This course shows you how to work on an end-to-end data science project including processing data, building & evaluating machine learning model, and exposing the model as an API in a standardized approach using various Python libraries.
Do you want to become a Data Scientist? If so, this course will equip you with concepts and tools that can bring you to speed and you can utilize the skills acquired in this course to work on any data science project in a standardized approach. This course, Doing Data Science with Python, follows a pragmatic approach to tackle end-to-end data science project cycle right from extracting data from different types of sources to exposing your machine learning model as API endpoints that can be consumed in a real-world data solution. This course will not only help you to understand various data science related concepts, but also help you to implement the concepts in an industry standard approach by utilizing Python and related libraries.

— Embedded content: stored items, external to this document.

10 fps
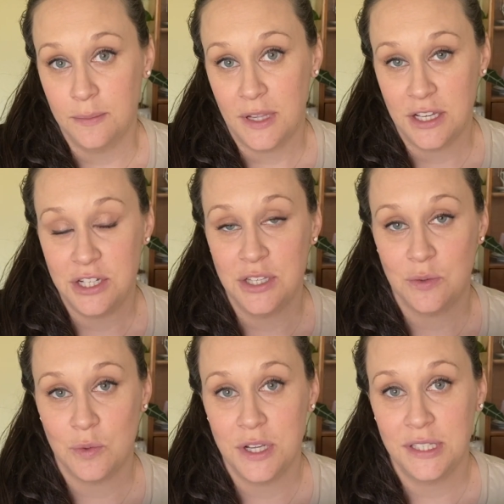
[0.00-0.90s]
Like, she's
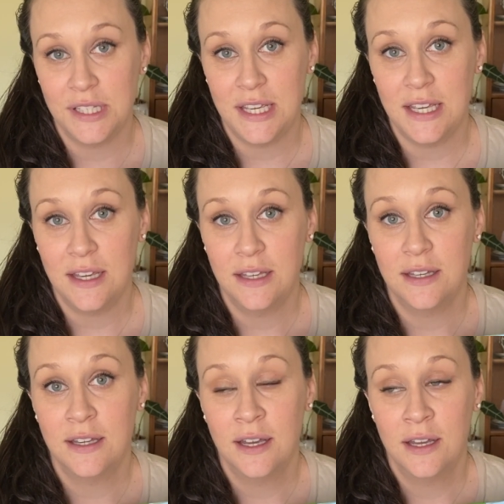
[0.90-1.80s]
really
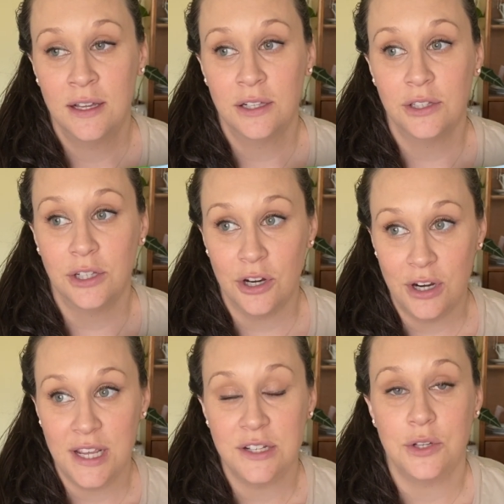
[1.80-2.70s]

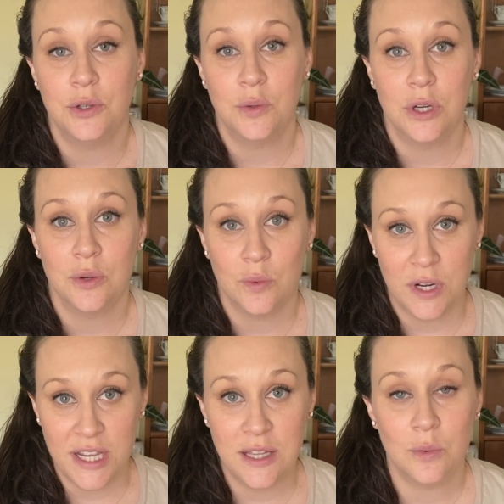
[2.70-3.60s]
learning to read.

First, you will be introduced to the various stages of a typical data science project cycle and a standardized project template to work on any data science project. Then, you will learn to use various standard libraries in the Python ecosystem such as Pandas, NumPy, Matplotlib, Scikit-Learn, Pickle, Flask to tackle different stages of a data science project such as extracting data, cleaning and processing data, building and evaluating machine learning model. Finally you'll dive into exposing the machine learning model as APIs. You will also go through a case study that will encompass the whole course to learn end-to-end execution of a data science project. By the end of this course, you will have a solid foundation to handle any data science project and have the knowledge to apply various Python libraries to create your own data science solutions.